-------- Material for this task

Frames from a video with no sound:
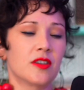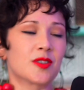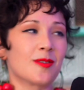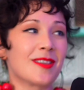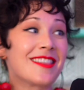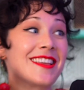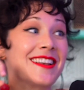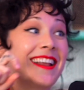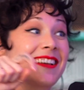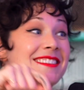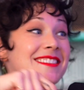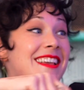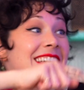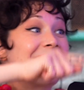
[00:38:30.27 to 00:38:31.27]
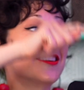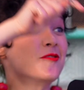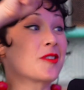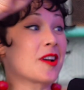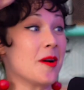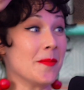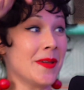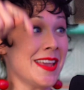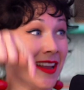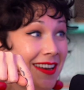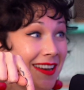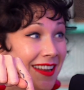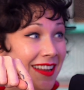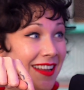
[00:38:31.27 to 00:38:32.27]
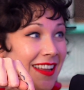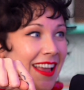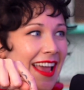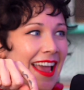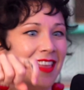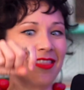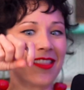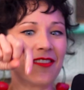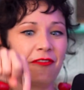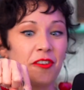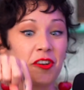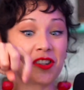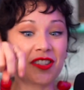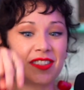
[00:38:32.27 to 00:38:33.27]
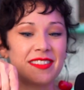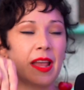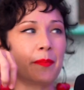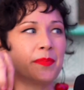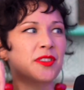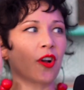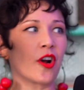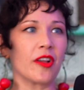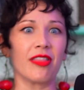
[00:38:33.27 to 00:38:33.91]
so that the next day you come in and the first steps are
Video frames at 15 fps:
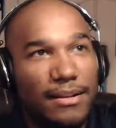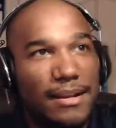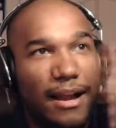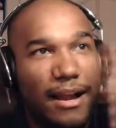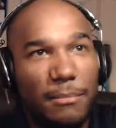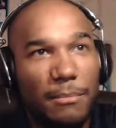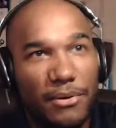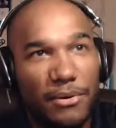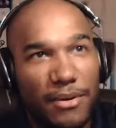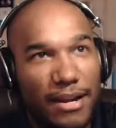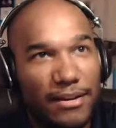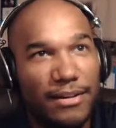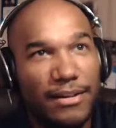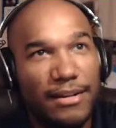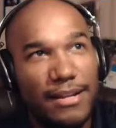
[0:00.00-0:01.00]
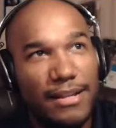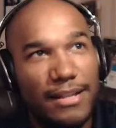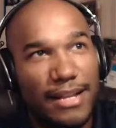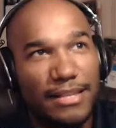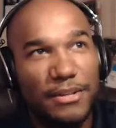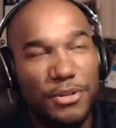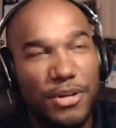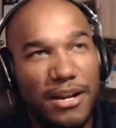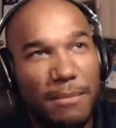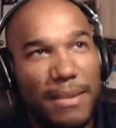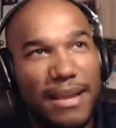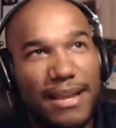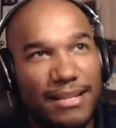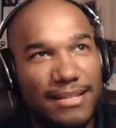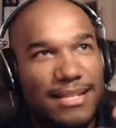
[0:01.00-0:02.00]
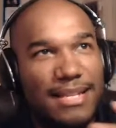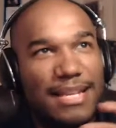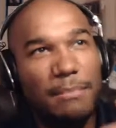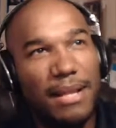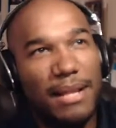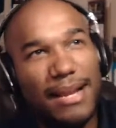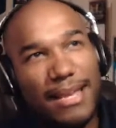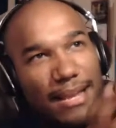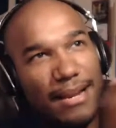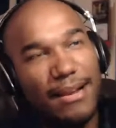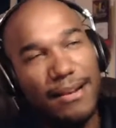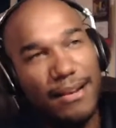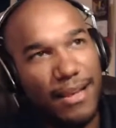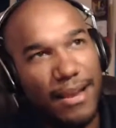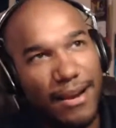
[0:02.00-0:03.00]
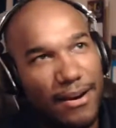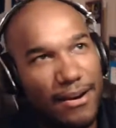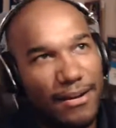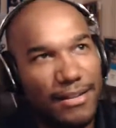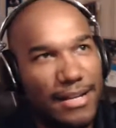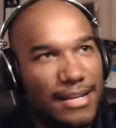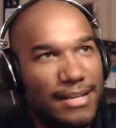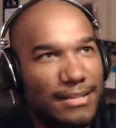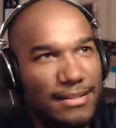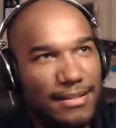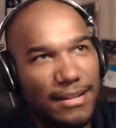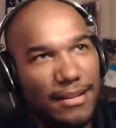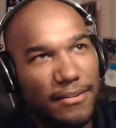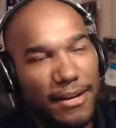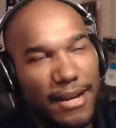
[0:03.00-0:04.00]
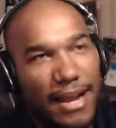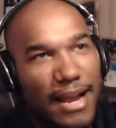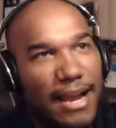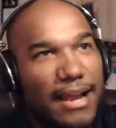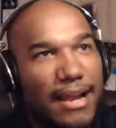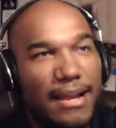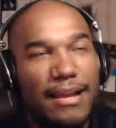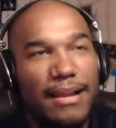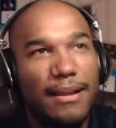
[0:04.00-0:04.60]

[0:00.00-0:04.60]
Conor McGregor. Like they're trying to make it seem like he doesn't care, like it's this other guy.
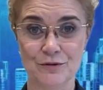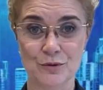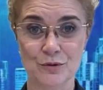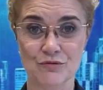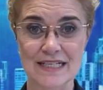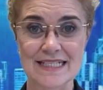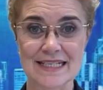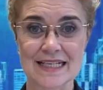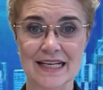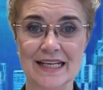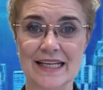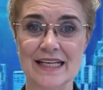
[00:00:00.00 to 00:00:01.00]
for
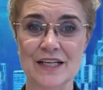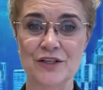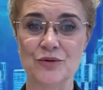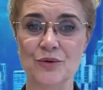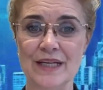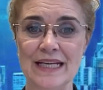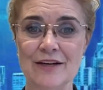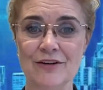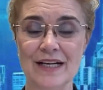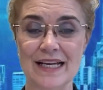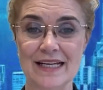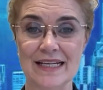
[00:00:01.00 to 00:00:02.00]
recently in your
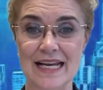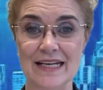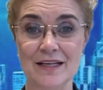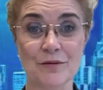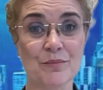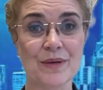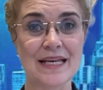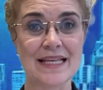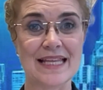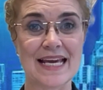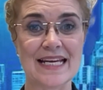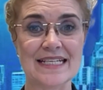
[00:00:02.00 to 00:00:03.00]
area and compare
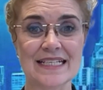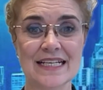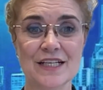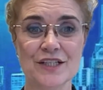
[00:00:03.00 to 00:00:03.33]
that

----------------

■ Brief:
The lines from the one containing "[00:38:33.27 to 00:38:33.91]" up to and including the last line of the material above are to be given again exactly; any pictures are dropped.

■ Task result:
[00:38:33.27 to 00:38:33.91]
so that the next day you come in and the first steps are
Video frames at 15 fps:
[0:00.00-0:01.00]
[0:01.00-0:02.00]
[0:02.00-0:03.00]
[0:03.00-0:04.00]
[0:04.00-0:04.60]

[0:00.00-0:04.60]
Conor McGregor. Like they're trying to make it seem like he doesn't care, like it's this other guy.
[00:00:00.00 to 00:00:01.00]
for
[00:00:01.00 to 00:00:02.00]
recently in your
[00:00:02.00 to 00:00:03.00]
area and compare
[00:00:03.00 to 00:00:03.33]
that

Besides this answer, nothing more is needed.